Las tecnologías nunca se despliegan de forma completamente controlada; siempre generan espacios de apropiación cultural inesperados. Las innovaciones siempre son reinterpretadas y utilizadas de maneras imprevistas. La imprenta fue apropiada por movimientos religiosos y políticos que no formaban parte de las élites que la impulsaron. Internet fue utilizado por comunidades abiertas para construir nuevas formas de colaboración y producción de conocimiento. El software libre surgió en gran medida desde los márgenes de la industria tecnológica. Los sistemas generativos probablemente seguirán dinámicas similares.
Las culturas periféricas pueden encontrar oportunidades precisamente en ese despliegue. Allí donde los sistemas todavía no están completamente estabilizados aparecen espacios para la experimentación lingüística, la recombinación cultural y la apropiación creativa de las herramientas generativas.

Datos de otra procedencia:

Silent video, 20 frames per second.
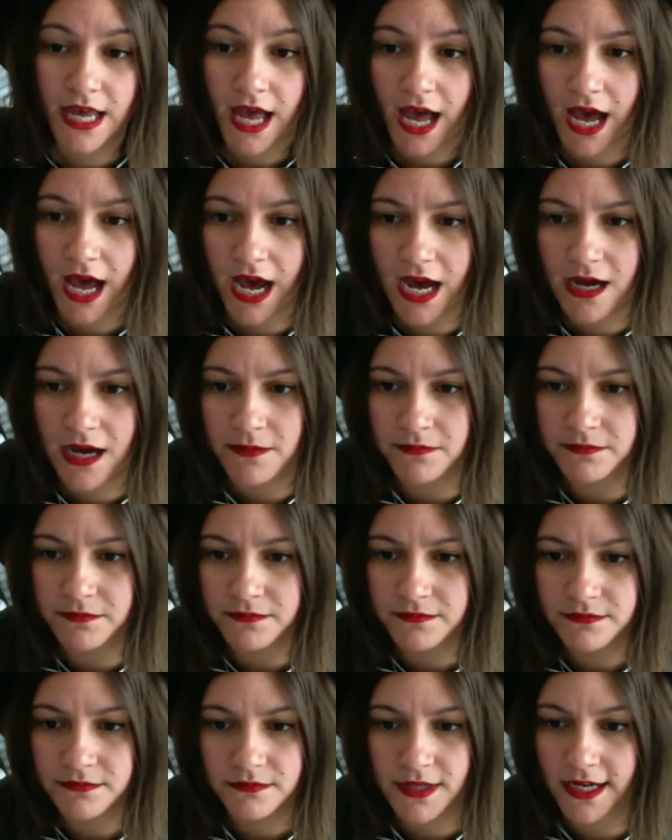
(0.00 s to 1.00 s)
um
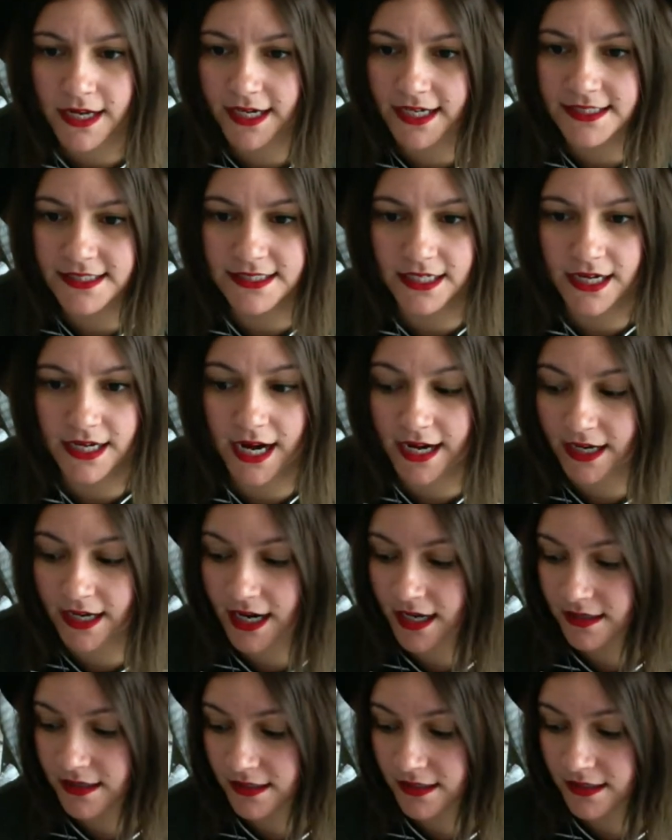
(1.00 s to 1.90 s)
like i said i got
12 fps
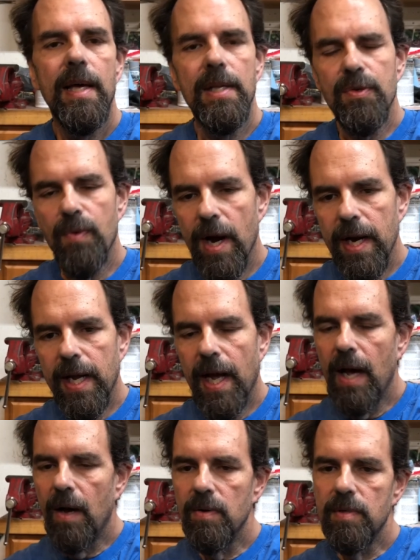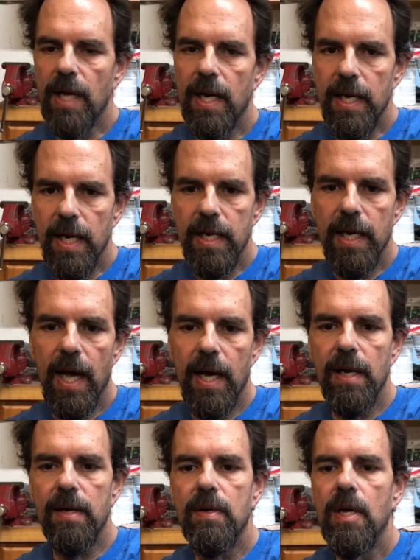It's raining out, yada, yada,
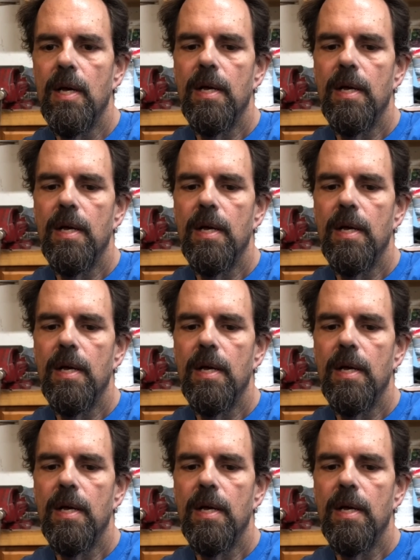yada.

Esto puede tomar muchas formas: desde la producción de corpus alternativos hasta el desarrollo de modelos locales o el uso creativo de las herramientas existentes. No se trata de resistir una tecnología , sino de participar en la construcción de sus usos culturales.
Los modelos de lenguaje no reemplazan la cultura humana ni determinan completamente su evolución. Pero sí están empezando a convertirse en infraestructura que media la circulación del conocimiento. En ese contexto, la cuestión central ya no es solamente quién construye los modelos, sino también quién comprende y participa en los sistemas de representación que estos modelos introducen. En esa capacidad de comprender, intervenir y apropiarse culturalmente de esas nuevas infraestructuras es donde empieza a jugarse, cada vez más, la soberanía cognitiva.